• Material for this exercise
▽

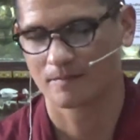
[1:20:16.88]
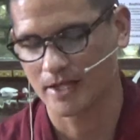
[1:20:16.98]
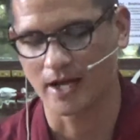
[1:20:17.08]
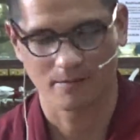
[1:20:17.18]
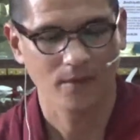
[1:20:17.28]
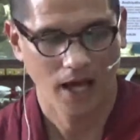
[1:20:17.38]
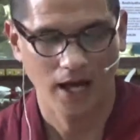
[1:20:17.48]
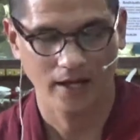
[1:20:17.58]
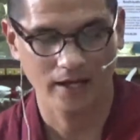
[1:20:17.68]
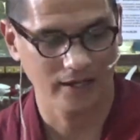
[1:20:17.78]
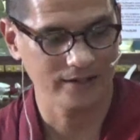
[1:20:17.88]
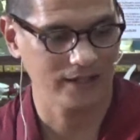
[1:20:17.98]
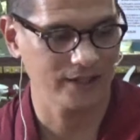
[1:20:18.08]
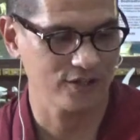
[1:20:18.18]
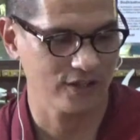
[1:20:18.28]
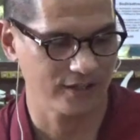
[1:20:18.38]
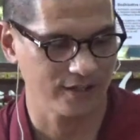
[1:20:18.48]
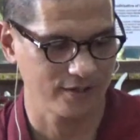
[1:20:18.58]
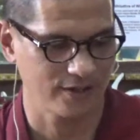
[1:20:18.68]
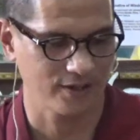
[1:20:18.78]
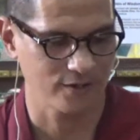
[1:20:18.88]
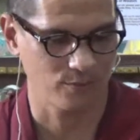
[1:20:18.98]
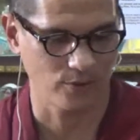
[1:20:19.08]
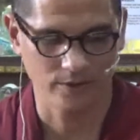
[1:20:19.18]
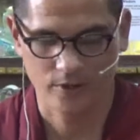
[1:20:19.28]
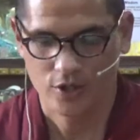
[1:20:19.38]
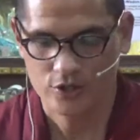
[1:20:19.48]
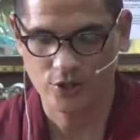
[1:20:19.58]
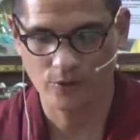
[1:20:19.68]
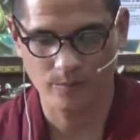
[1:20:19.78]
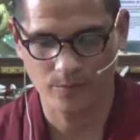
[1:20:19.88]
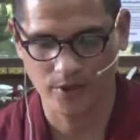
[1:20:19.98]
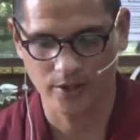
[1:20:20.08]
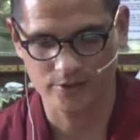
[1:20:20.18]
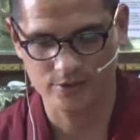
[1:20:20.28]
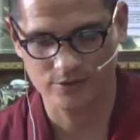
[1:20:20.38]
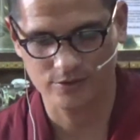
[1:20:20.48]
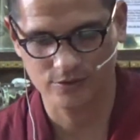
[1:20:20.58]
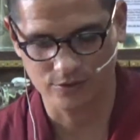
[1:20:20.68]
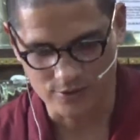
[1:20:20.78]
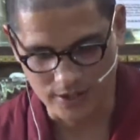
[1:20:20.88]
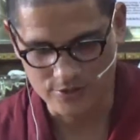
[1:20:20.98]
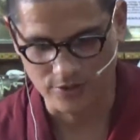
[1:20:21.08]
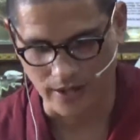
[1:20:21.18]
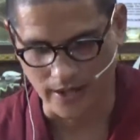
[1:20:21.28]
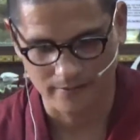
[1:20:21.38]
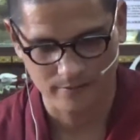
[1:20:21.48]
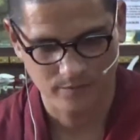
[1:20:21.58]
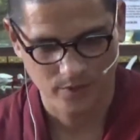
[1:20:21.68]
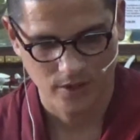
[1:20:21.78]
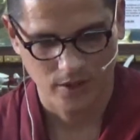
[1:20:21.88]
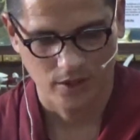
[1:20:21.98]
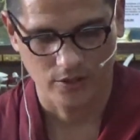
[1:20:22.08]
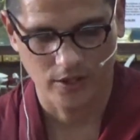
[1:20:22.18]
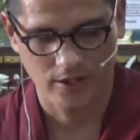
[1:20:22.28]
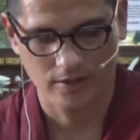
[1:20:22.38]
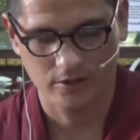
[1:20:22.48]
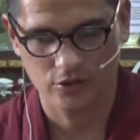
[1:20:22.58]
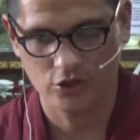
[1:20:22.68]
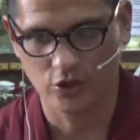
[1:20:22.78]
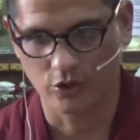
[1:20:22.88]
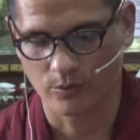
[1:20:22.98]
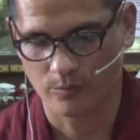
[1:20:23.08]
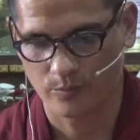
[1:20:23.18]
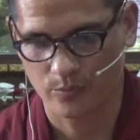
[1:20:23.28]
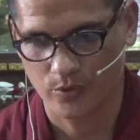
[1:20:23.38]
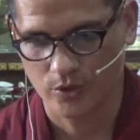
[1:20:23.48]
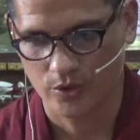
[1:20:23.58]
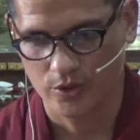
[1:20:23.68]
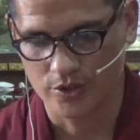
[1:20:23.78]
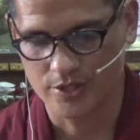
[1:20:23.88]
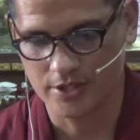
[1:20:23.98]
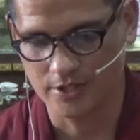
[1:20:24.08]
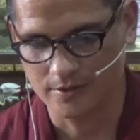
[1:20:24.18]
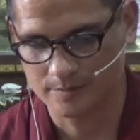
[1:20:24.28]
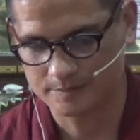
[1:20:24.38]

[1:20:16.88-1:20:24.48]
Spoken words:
Yeah, I get your point. So, to answer that, then, you know, you see,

△

Each line above from the one containing "[1:20:20.98]" through the one containing "[1:20:23.58]" is to be returned verbatim. Nothing else, and no pictures.

• Response box
[1:20:20.98]
[1:20:21.08]
[1:20:21.18]
[1:20:21.28]
[1:20:21.38]
[1:20:21.48]
[1:20:21.58]
[1:20:21.68]
[1:20:21.78]
[1:20:21.88]
[1:20:21.98]
[1:20:22.08]
[1:20:22.18]
[1:20:22.28]
[1:20:22.38]
[1:20:22.48]
[1:20:22.58]
[1:20:22.68]
[1:20:22.78]
[1:20:22.88]
[1:20:22.98]
[1:20:23.08]
[1:20:23.18]
[1:20:23.28]
[1:20:23.38]
[1:20:23.48]
[1:20:23.58]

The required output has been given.